Having her birthday today is our very own Alanis Morrissette and I felt moved to celebrate how far she has come in her own journey in life – from torn artist to feeling a place of peace within herself – and the very foundation she has laid down in the arms of love.
What once was a jagged little pill is now a full grown woman with light in her eyes.
Each of us is so unique—every temperament, every brain, every pace and style of learning. Combine just these few factors with our unique histories and varying degrees of having been loved, neglected, cherished or abused, and then mix in the developmental stages that were well-tended or horribly overlooked, and it’s a miracle that we don’t all kill each other in fits of ongoing reactivity.
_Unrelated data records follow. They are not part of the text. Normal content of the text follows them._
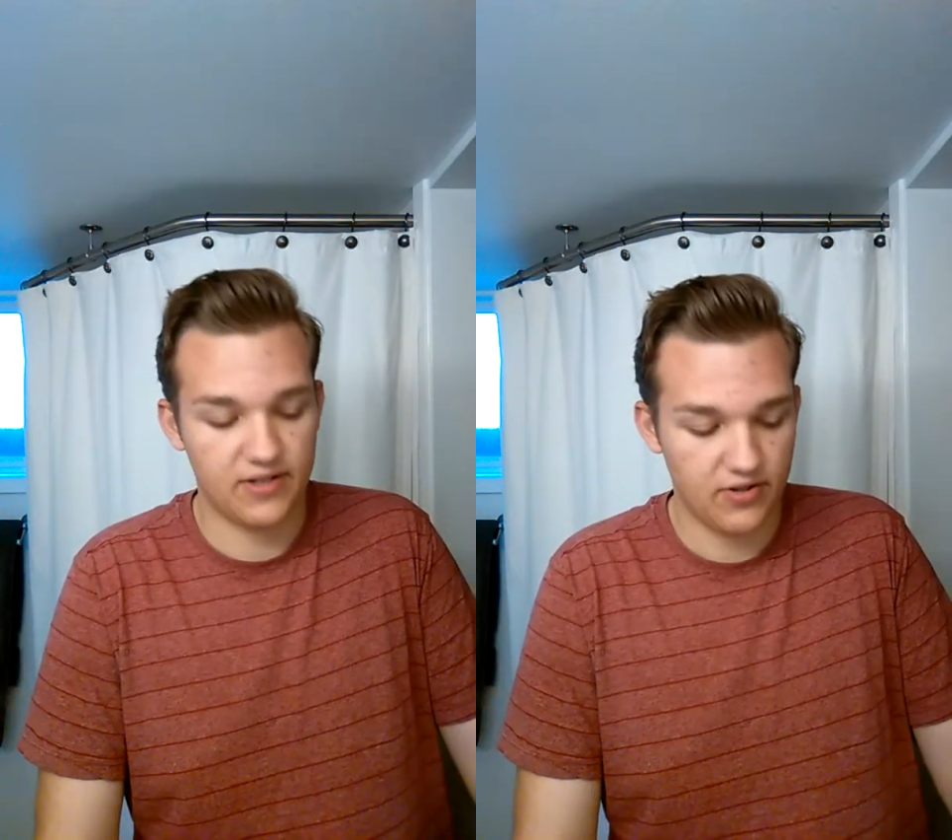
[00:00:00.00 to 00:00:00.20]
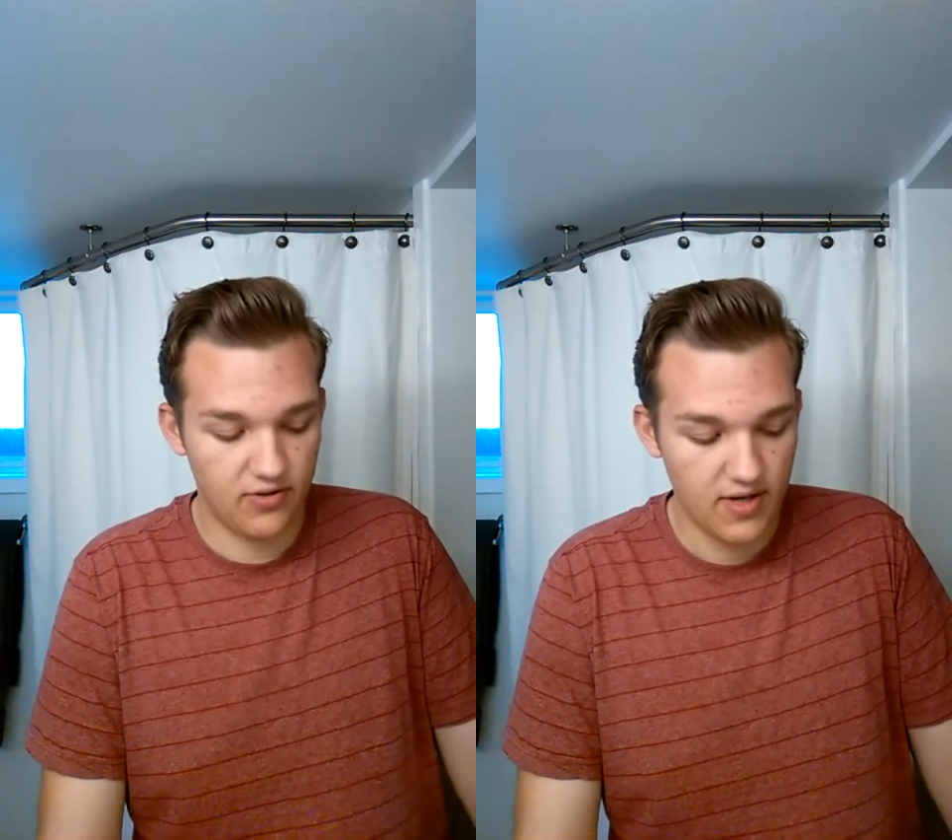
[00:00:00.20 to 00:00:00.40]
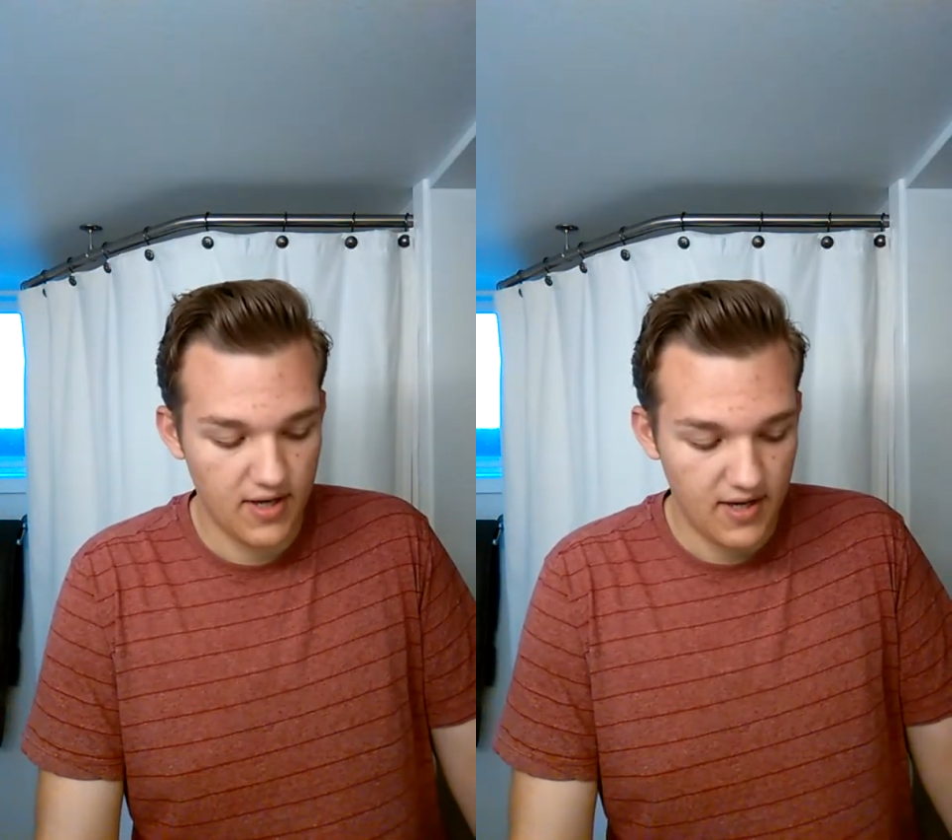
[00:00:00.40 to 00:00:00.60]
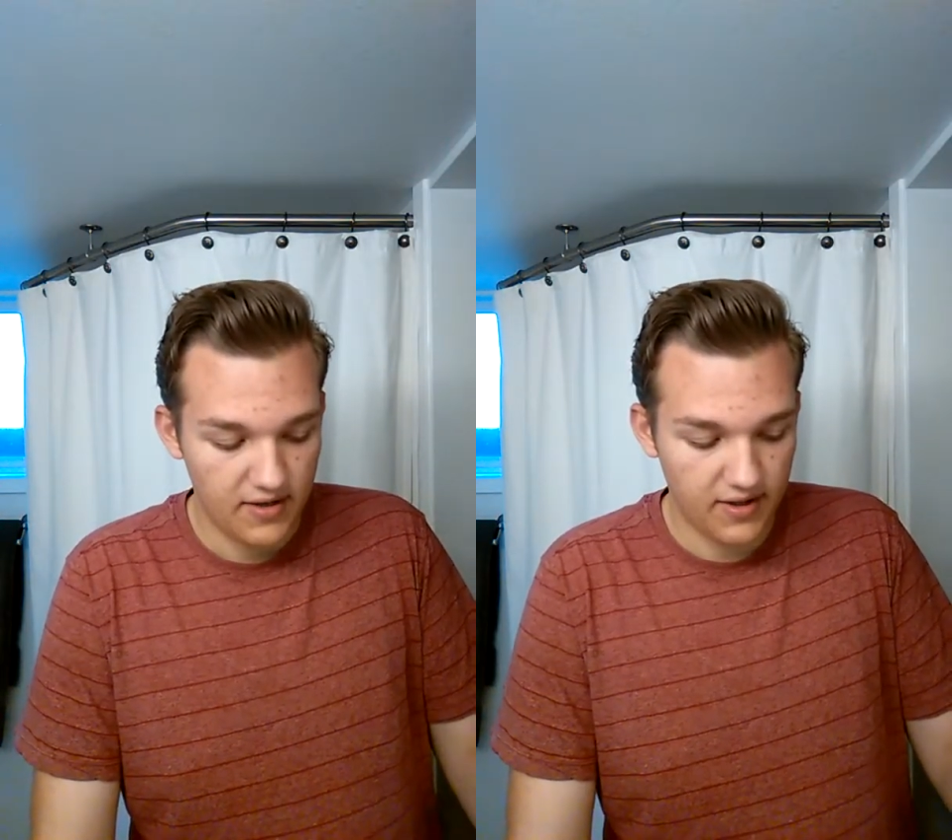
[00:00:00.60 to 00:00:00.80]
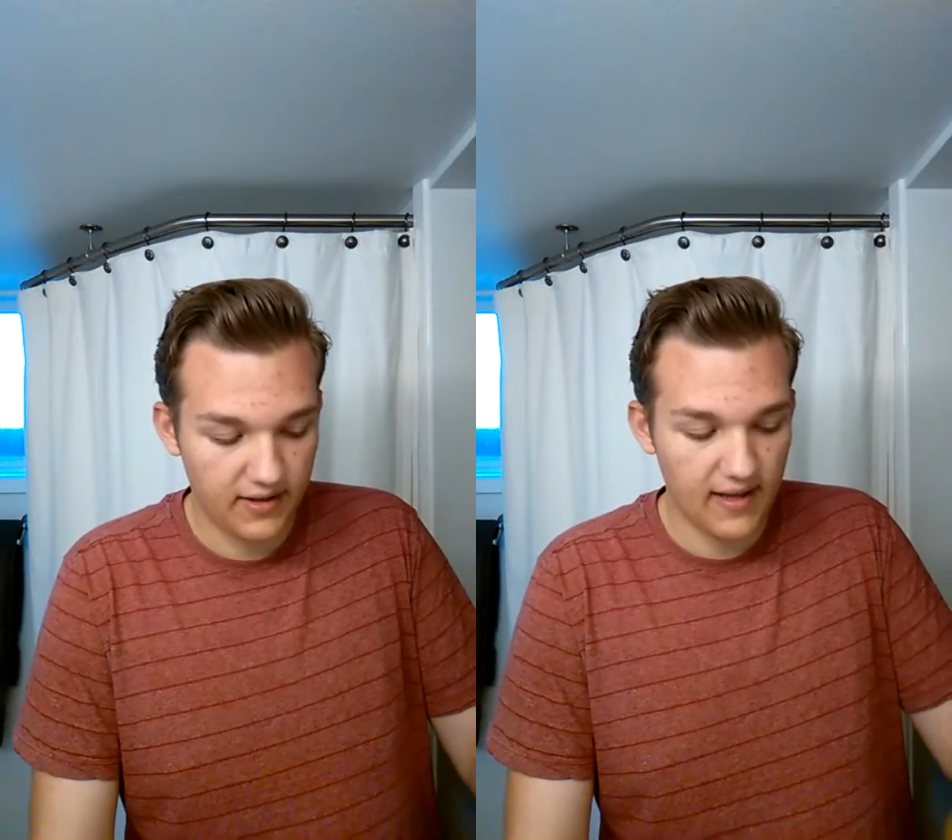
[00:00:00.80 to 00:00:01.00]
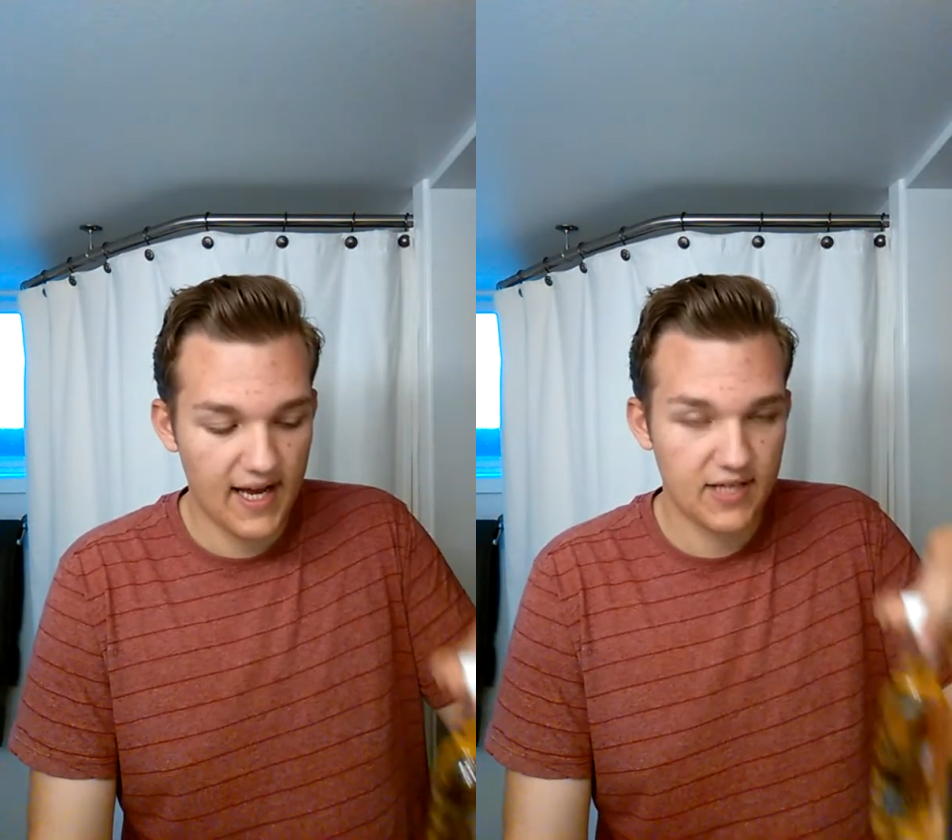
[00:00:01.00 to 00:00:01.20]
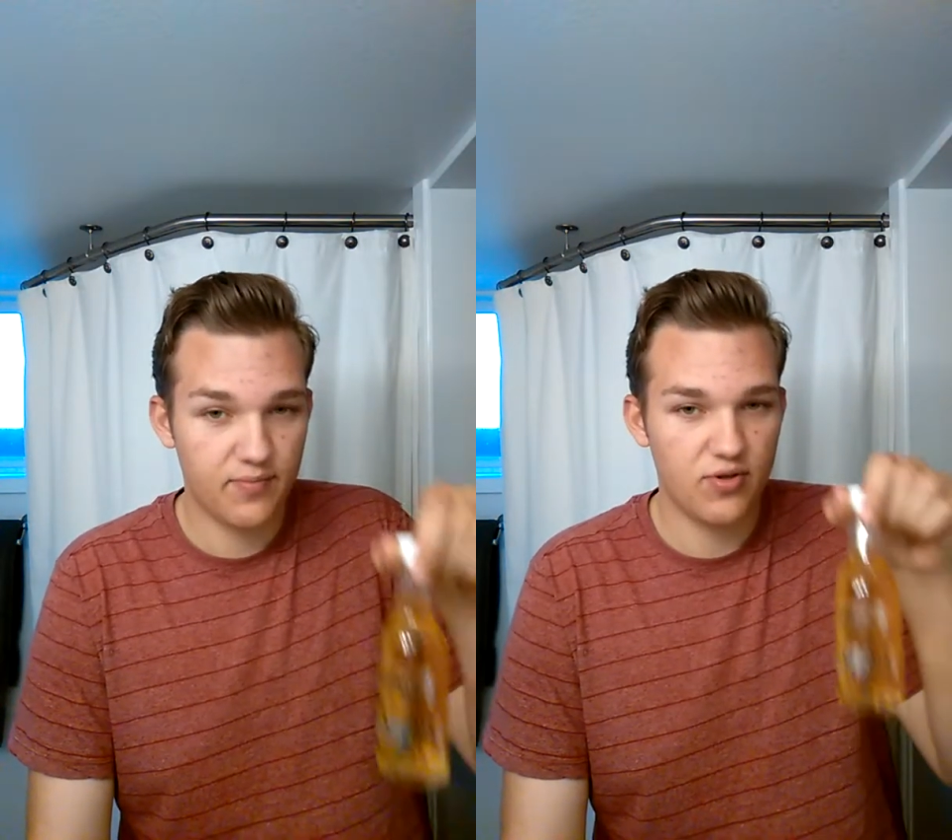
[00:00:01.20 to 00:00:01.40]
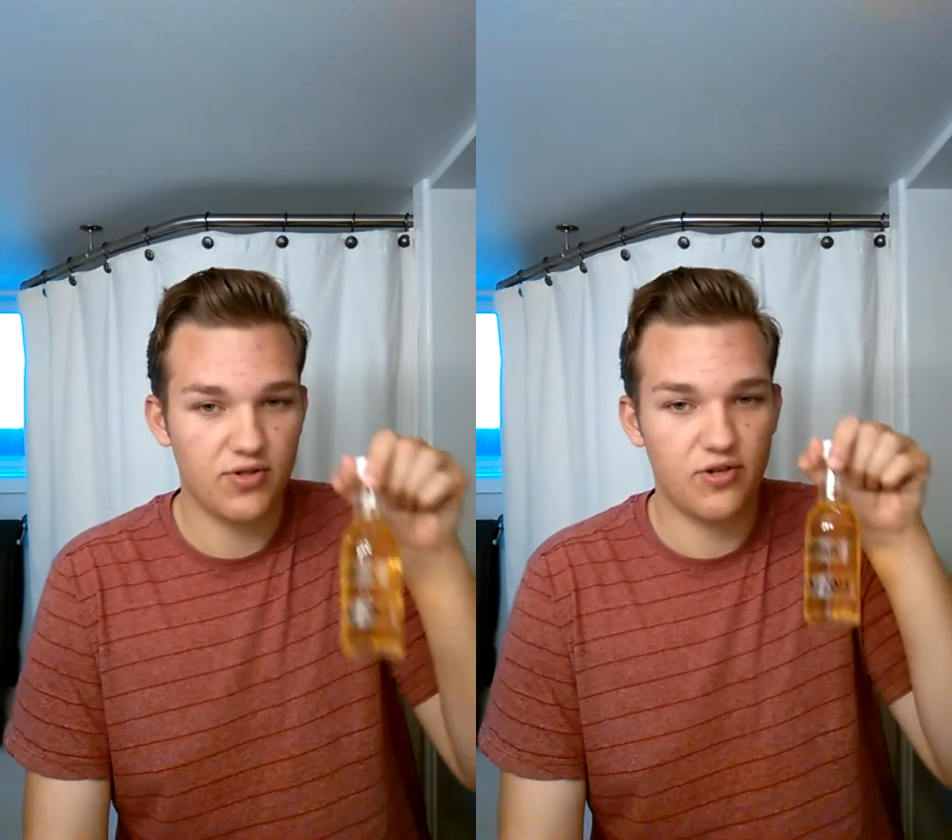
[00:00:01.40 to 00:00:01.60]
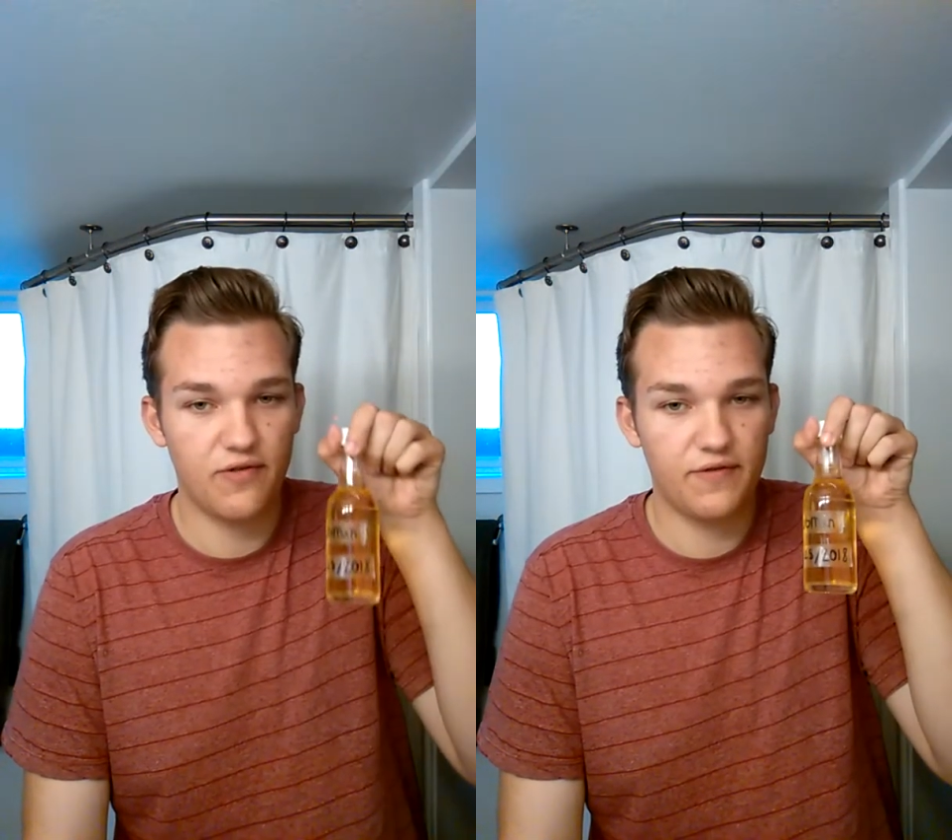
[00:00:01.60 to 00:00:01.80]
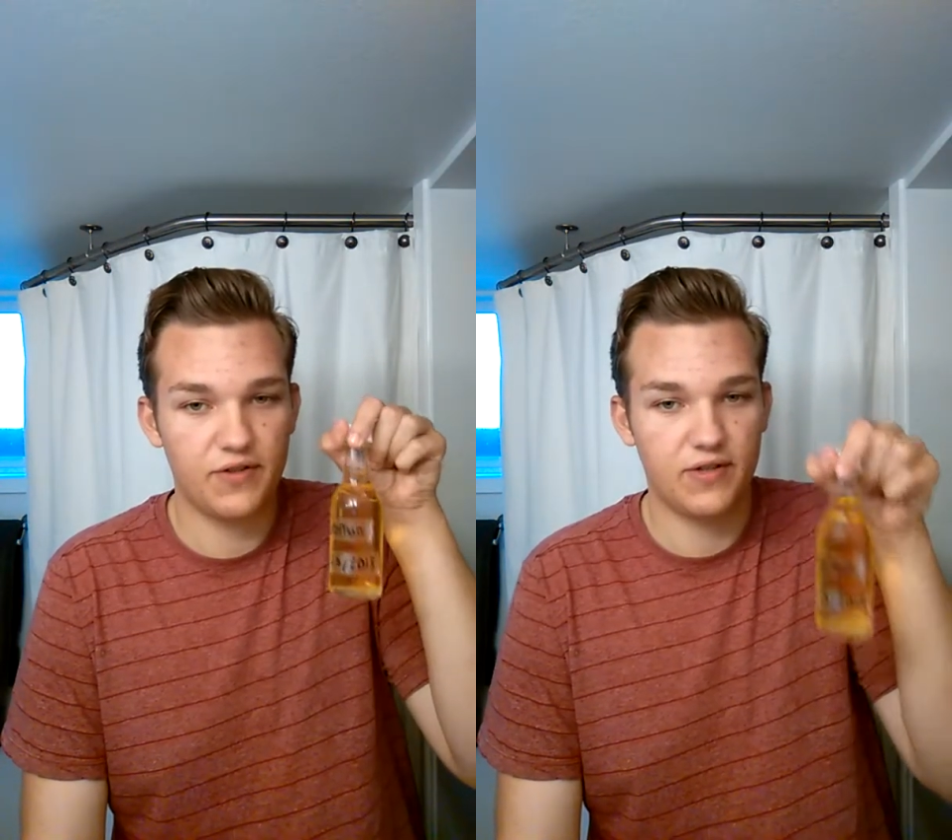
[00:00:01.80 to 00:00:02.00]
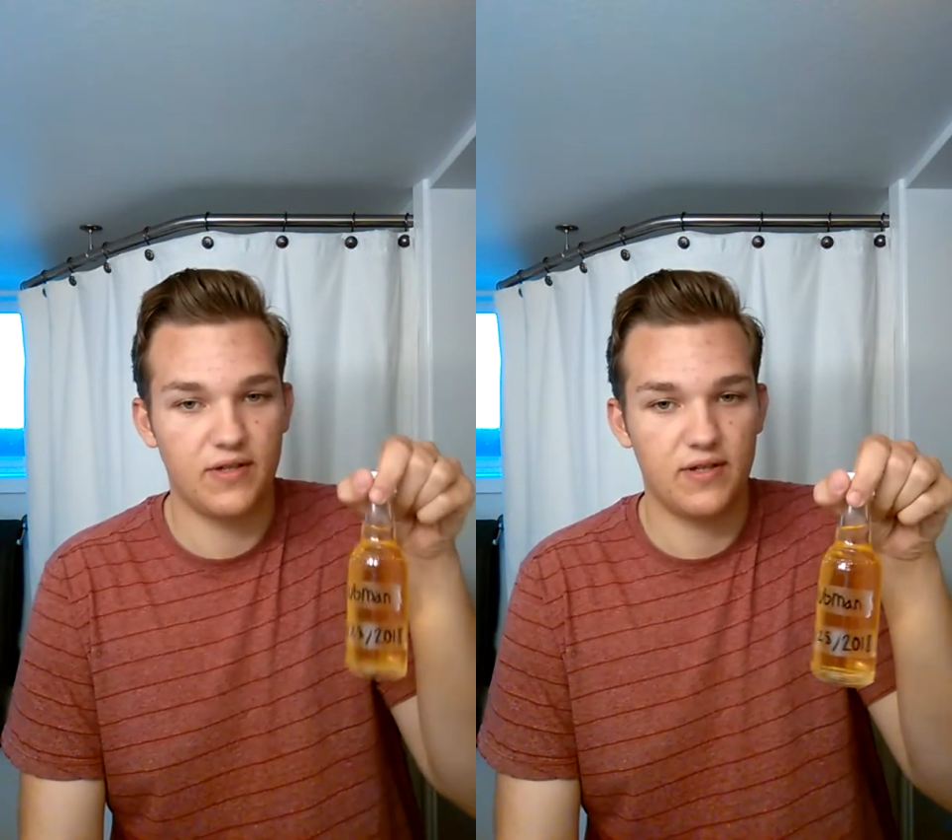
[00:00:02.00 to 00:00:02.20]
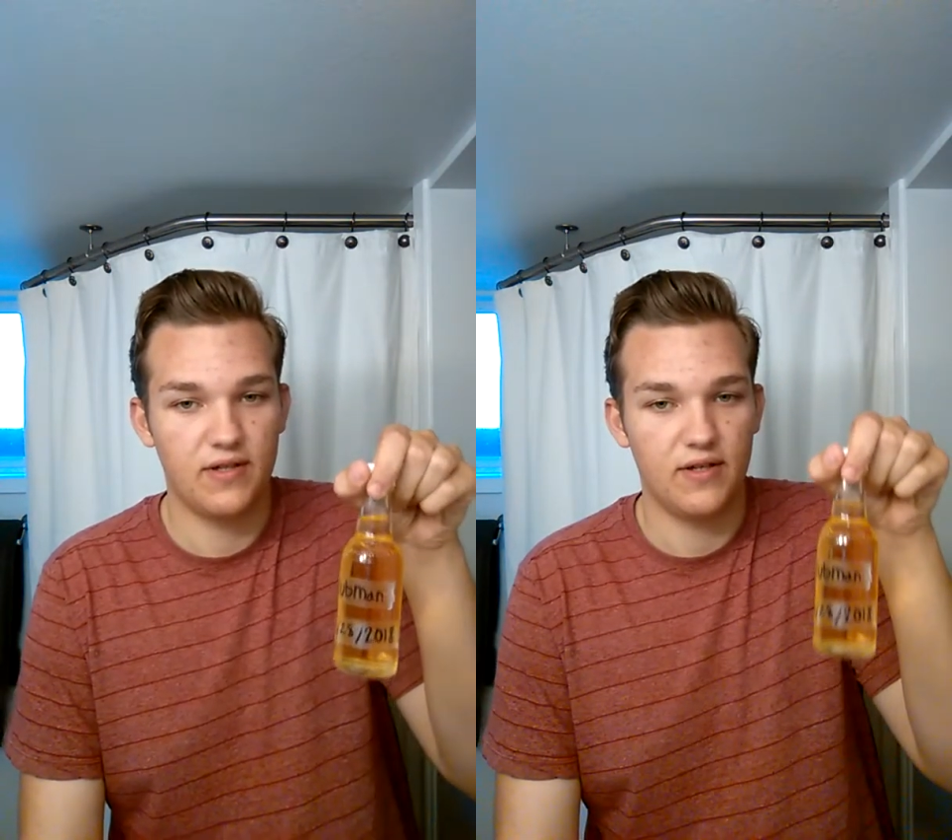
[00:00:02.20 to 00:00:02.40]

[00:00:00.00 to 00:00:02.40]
So the glass preserves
On the whole, I am just so proud of us. I think it is a testament to our innate sense of connection that we can share the freeway lanes with each other, stand in movie lines together, and talk to each other over coffee without anarchy prevailing. It’s also a testament to the scientifically corroborated view that we need each other on biochemical and neurobiological levels. In other words, being dependent on each other may not warrant the shame and embarrassment that has been lopped on it for so long. Whether man or woman, we come by this tender yearning and essential need for connection honestly.
We have so many kinds of relationships and each of those allow moments of connection or moments of disconnection. Committed friendship, romantic partnership, marriage, being a parent, a sibling, colleagueship, relationships with our divorced parents, our aging parents—depending upon their level of commitment and intimacy, they are ALL hotbeds for the sharing of love and/or respect and appreciation, as well as hotbeds for profound healing.
If, when we’re growing up, we don’t have significant experiences of connection, even briefly with a grandmother or an aunt or a well-placed teacher or coach, then we don’t always have that point of reference to serve as a North Star for us—that memory (albeit often glimpse-esque) of what it is to be held, seen, nurtured, gotten, soothed—connected. Some of us begin the journey of our lives without the light and warmth of this cellular and soulful recollection of love, and it can make the creating of it in our adult relationships seem almost impossible.